Il seme allora cade tra le spine. Pungenti, che sono gli interessi diretti ed indiretti che impediscono il futuro libero di relazioni gratuite. Non si dice più “grazie”. Si teme sempre che sotto ci sia un interesse nascosto, pungente. Allora, anche un abbraccio, come avvenne per Giuda, può nascondere un tranello. Le relazioni sono violate. Il calcolo rovina ogni cosa. Il merito distrugge. Non sei valutato per quello che “sei tu”, ma per quello che porti o fai, a vantaggio di altri, tutti ingannati dalla ricchezza, come annota il vangelo. Ti senti una pedina. Non una persona! Nulla di più triste! Tu servi ad altri, con il rischio che anche tu, prima o poi, utilizzi altri a tuo servizio.

Ed infine, ecco finalmente il terreno buono, ben coltivato, produttivo e germogliante di vita vera. Sono le relazioni pure, autentiche, che creano un linguaggio sano. “Cor ad cor loquitur”, amava dire san Francesco di Sales, perchè “solo quello che esce dal tuo cuore entra nel cuore dell’altro”. Perché tu l’hai prima macinato, sofferto, vissuto. Si è fatto “tuo”. Perciò può diventare “nostro”, senza fretta o superficialità e senza interessi secondari.

Qui, sento di poter collocare, in questo editoriale, due figure che ci hanno lasciato, proprio nei  giorni estivi. Mi riferisco prima di tutto a don Pino Romano, scomparso il 19 luglio 2023. Diceva parole vere, autentiche, sincere, frutto della grande sofferenza, la terribile leucemia che lo ha stroncato. Era consapevole della sua “ora”. Perciò, non era né “la strada” né le “spine” né i “sassi”. Ma solo un terreno buono. Conosceva bene la sua realtà. E lo diceva con una chiarezza edificante: “domani sarò in paradiso”, ripeteva alla mamma, ai medici e al cappellano, nel mentre salutava tutti, anche per telefono, in un commovente commiato.

Lo stesso, a 20 anni di distanza, possiamo dire di don Stefano Gorzegno, inghiottito dalle onde del mare Adriatico, sulla spiaggia di Termoli, il 31 luglio 2003, mentre salvava una decina di ragazzi, affaticati dal mare, improvvisamente fattosi grosso. Non parlava, ma agiva e salvava con abbracci di salvezza piena, anche a rischio della sua stessa vita. Parole vere e capaci di seminare infinito, lasciandoci quel suo sorriso contagioso che lo rende così amabile a tutti.

Entrambi ci abbracciano, come veri amici, perché il “mondo anche se non è sempre comprensibile, è sempre però abbracciabile”, come ripeteva Martin Buber.
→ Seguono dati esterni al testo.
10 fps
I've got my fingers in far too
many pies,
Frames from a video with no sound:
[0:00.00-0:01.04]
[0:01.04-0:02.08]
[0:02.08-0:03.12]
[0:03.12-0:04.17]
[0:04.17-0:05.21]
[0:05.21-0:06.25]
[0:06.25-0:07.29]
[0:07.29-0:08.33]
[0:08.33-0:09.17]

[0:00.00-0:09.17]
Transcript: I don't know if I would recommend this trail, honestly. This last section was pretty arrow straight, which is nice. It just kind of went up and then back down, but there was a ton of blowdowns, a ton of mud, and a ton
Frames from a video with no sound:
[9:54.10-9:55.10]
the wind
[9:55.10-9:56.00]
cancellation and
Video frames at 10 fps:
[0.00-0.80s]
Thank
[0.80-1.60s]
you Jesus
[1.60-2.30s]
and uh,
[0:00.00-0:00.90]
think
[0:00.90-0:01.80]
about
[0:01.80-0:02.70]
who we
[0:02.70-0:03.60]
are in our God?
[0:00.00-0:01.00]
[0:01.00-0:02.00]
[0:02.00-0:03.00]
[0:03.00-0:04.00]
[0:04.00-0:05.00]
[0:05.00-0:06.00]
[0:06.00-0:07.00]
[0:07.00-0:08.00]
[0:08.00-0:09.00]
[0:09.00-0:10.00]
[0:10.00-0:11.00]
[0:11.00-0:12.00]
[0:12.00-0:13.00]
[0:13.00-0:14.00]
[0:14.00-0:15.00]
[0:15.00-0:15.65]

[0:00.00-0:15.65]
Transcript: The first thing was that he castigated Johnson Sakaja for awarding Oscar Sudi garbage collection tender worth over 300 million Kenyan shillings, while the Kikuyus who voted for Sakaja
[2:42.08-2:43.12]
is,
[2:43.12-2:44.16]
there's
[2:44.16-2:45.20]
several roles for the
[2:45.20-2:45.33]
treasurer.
Grazie allora a don Pino e a don Stefano. Come grazie a tutti i veri amici che abbracciamo, che incontriamo sulla nostra strada, amici che ci hanno dato coraggio, che sanno aspettare per tutto il tempo che occorre, che ci perdonano gratuitamente. Che ci fanno felici, nelle piccole cose. Che sanno gioire con noi, danzando la vita, certi che il frutto maturo sarà al cento per uno, in un albero che si fa nido accogliente, per altri amici veri.

Campobasso, 22 luglio 2023, festa di santa Maria Maddalena, che ha abbracciato il Signore Risorto, annunciandolo poi con freschezza e libertà.